Output all the records word for word. Drop the pictures.

((

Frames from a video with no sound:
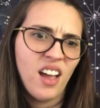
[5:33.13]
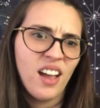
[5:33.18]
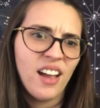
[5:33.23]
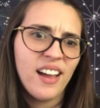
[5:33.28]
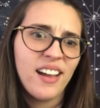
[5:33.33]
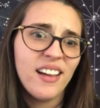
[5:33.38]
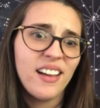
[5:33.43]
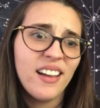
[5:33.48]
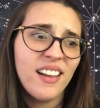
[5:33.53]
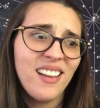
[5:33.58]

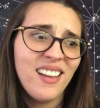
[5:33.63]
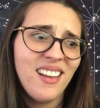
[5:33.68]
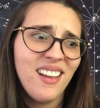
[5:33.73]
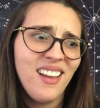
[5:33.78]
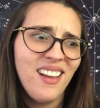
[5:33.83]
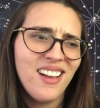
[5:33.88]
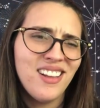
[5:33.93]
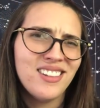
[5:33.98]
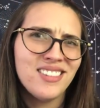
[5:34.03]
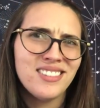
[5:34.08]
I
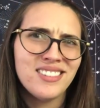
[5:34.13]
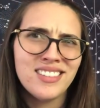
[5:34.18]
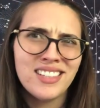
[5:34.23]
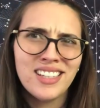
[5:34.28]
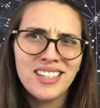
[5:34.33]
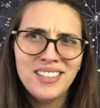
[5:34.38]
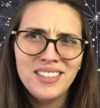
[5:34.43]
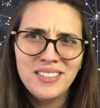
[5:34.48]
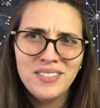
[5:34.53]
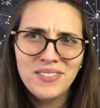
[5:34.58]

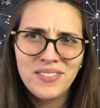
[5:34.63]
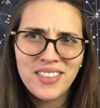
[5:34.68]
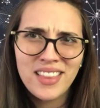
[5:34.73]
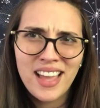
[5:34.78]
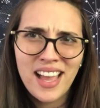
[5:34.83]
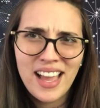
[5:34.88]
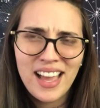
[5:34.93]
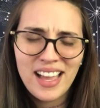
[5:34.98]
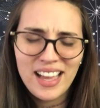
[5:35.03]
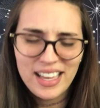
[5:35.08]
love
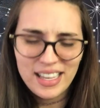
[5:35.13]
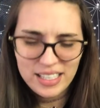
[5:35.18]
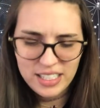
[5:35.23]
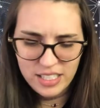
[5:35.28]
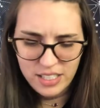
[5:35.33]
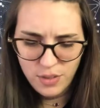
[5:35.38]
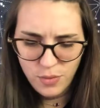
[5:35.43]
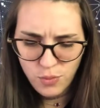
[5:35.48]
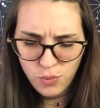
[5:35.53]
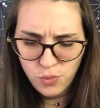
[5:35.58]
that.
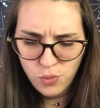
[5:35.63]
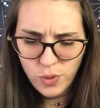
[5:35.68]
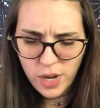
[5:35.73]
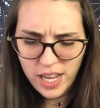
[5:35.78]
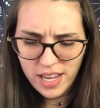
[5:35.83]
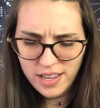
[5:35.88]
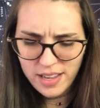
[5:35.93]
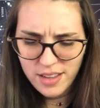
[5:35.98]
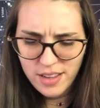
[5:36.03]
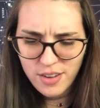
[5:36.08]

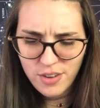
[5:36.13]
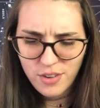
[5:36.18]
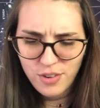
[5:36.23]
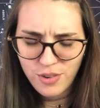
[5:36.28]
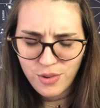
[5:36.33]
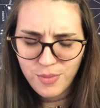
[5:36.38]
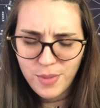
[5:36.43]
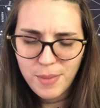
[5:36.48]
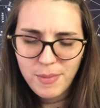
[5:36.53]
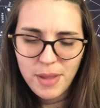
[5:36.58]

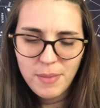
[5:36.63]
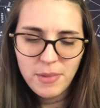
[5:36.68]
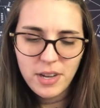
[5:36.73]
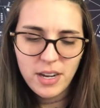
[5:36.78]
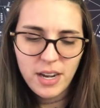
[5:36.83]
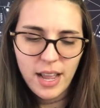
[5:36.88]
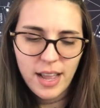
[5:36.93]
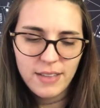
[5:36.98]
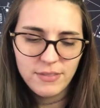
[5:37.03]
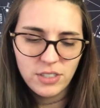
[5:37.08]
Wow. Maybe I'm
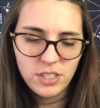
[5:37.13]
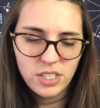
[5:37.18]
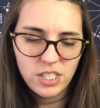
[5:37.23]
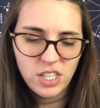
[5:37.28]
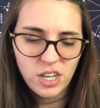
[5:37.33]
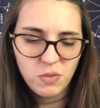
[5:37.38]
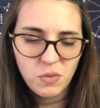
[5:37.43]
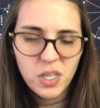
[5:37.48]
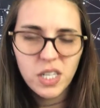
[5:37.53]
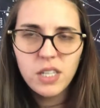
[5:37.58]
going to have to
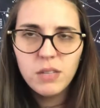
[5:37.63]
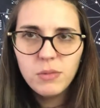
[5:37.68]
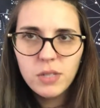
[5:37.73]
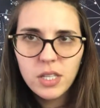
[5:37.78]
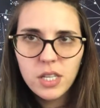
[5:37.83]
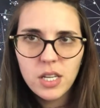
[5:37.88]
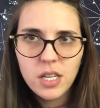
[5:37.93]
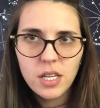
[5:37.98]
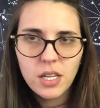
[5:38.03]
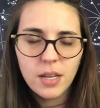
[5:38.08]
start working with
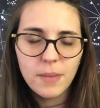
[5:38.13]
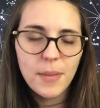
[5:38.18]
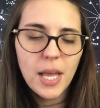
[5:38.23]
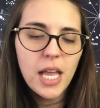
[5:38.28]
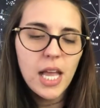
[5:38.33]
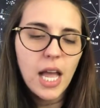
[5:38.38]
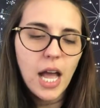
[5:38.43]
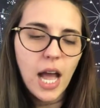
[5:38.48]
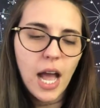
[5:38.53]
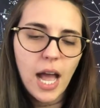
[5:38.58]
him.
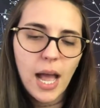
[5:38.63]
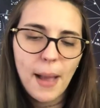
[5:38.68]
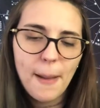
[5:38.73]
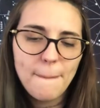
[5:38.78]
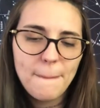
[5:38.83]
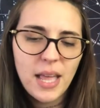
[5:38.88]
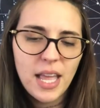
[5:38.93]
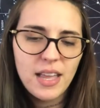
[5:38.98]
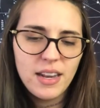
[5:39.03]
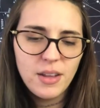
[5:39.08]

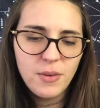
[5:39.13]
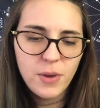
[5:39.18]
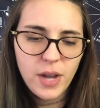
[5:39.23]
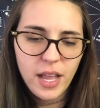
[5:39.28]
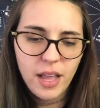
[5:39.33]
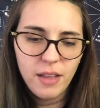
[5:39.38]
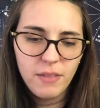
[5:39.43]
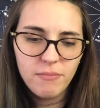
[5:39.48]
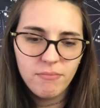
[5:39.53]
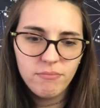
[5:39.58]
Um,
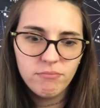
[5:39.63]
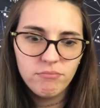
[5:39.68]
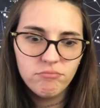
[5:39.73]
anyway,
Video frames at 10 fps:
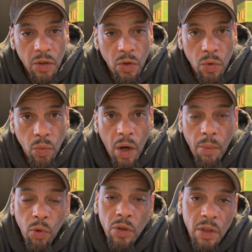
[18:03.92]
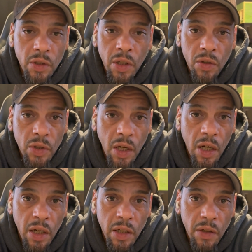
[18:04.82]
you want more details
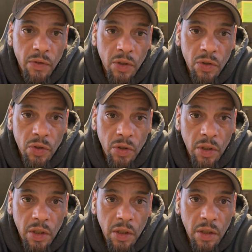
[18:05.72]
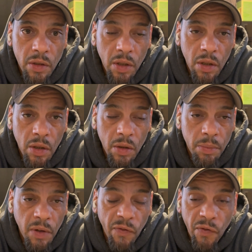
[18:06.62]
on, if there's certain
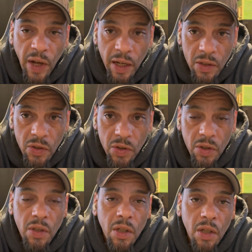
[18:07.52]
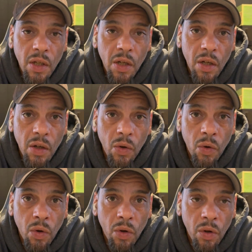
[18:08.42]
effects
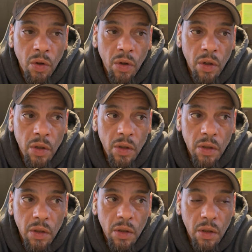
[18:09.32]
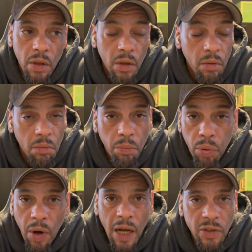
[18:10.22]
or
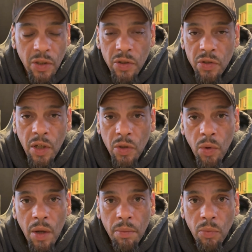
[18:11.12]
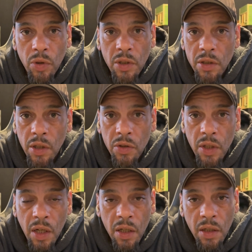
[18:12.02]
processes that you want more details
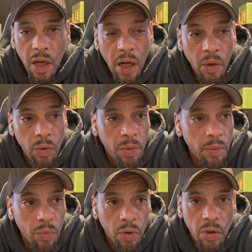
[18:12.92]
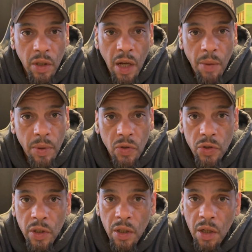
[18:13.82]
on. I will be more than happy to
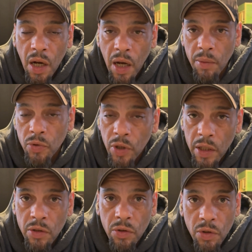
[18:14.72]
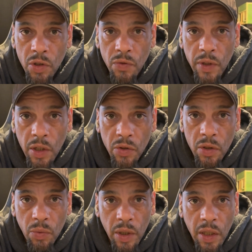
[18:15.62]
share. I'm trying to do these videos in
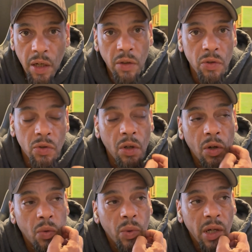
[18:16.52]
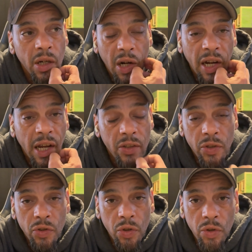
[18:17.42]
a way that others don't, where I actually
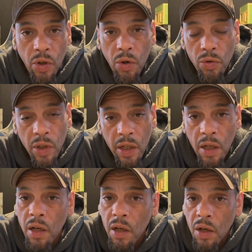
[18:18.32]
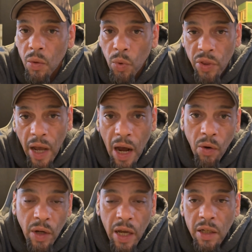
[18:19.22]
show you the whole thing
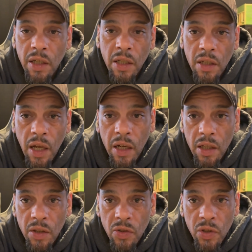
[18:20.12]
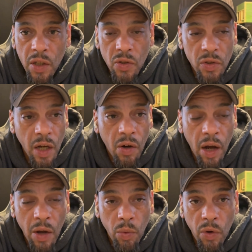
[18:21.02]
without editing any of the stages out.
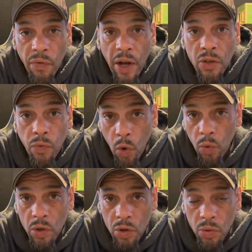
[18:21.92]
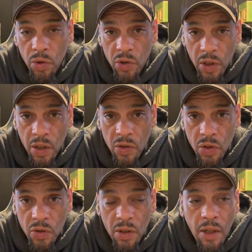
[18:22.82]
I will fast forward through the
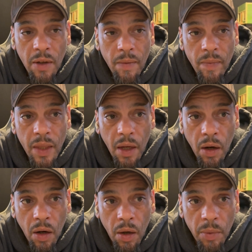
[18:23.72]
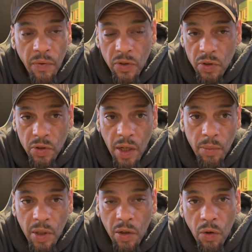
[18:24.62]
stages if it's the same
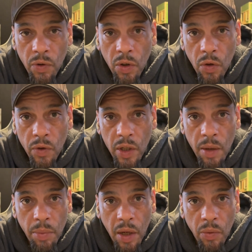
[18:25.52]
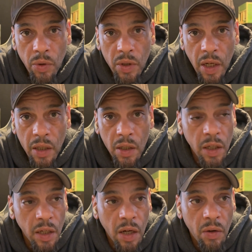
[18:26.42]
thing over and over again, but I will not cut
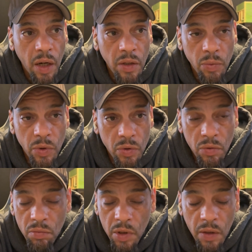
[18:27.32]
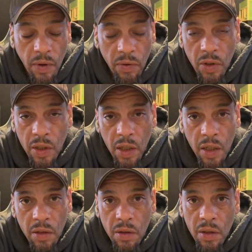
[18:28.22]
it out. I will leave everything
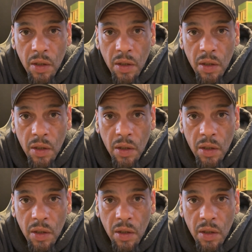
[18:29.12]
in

))

- Solution to this exercise -
Frames from a video with no sound:
[5:33.13]
[5:33.18]
[5:33.23]
[5:33.28]
[5:33.33]
[5:33.38]
[5:33.43]
[5:33.48]
[5:33.53]
[5:33.58]

[5:33.63]
[5:33.68]
[5:33.73]
[5:33.78]
[5:33.83]
[5:33.88]
[5:33.93]
[5:33.98]
[5:34.03]
[5:34.08]
I
[5:34.13]
[5:34.18]
[5:34.23]
[5:34.28]
[5:34.33]
[5:34.38]
[5:34.43]
[5:34.48]
[5:34.53]
[5:34.58]

[5:34.63]
[5:34.68]
[5:34.73]
[5:34.78]
[5:34.83]
[5:34.88]
[5:34.93]
[5:34.98]
[5:35.03]
[5:35.08]
love
[5:35.13]
[5:35.18]
[5:35.23]
[5:35.28]
[5:35.33]
[5:35.38]
[5:35.43]
[5:35.48]
[5:35.53]
[5:35.58]
that.
[5:35.63]
[5:35.68]
[5:35.73]
[5:35.78]
[5:35.83]
[5:35.88]
[5:35.93]
[5:35.98]
[5:36.03]
[5:36.08]

[5:36.13]
[5:36.18]
[5:36.23]
[5:36.28]
[5:36.33]
[5:36.38]
[5:36.43]
[5:36.48]
[5:36.53]
[5:36.58]

[5:36.63]
[5:36.68]
[5:36.73]
[5:36.78]
[5:36.83]
[5:36.88]
[5:36.93]
[5:36.98]
[5:37.03]
[5:37.08]
Wow. Maybe I'm
[5:37.13]
[5:37.18]
[5:37.23]
[5:37.28]
[5:37.33]
[5:37.38]
[5:37.43]
[5:37.48]
[5:37.53]
[5:37.58]
going to have to
[5:37.63]
[5:37.68]
[5:37.73]
[5:37.78]
[5:37.83]
[5:37.88]
[5:37.93]
[5:37.98]
[5:38.03]
[5:38.08]
start working with
[5:38.13]
[5:38.18]
[5:38.23]
[5:38.28]
[5:38.33]
[5:38.38]
[5:38.43]
[5:38.48]
[5:38.53]
[5:38.58]
him.
[5:38.63]
[5:38.68]
[5:38.73]
[5:38.78]
[5:38.83]
[5:38.88]
[5:38.93]
[5:38.98]
[5:39.03]
[5:39.08]

[5:39.13]
[5:39.18]
[5:39.23]
[5:39.28]
[5:39.33]
[5:39.38]
[5:39.43]
[5:39.48]
[5:39.53]
[5:39.58]
Um,
[5:39.63]
[5:39.68]
[5:39.73]
anyway,
Video frames at 10 fps:
[18:03.92]
[18:04.82]
you want more details
[18:05.72]
[18:06.62]
on, if there's certain
[18:07.52]
[18:08.42]
effects
[18:09.32]
[18:10.22]
or
[18:11.12]
[18:12.02]
processes that you want more details
[18:12.92]
[18:13.82]
on. I will be more than happy to
[18:14.72]
[18:15.62]
share. I'm trying to do these videos in
[18:16.52]
[18:17.42]
a way that others don't, where I actually
[18:18.32]
[18:19.22]
show you the whole thing
[18:20.12]
[18:21.02]
without editing any of the stages out.
[18:21.92]
[18:22.82]
I will fast forward through the
[18:23.72]
[18:24.62]
stages if it's the same
[18:25.52]
[18:26.42]
thing over and over again, but I will not cut
[18:27.32]
[18:28.22]
it out. I will leave everything
[18:29.12]
in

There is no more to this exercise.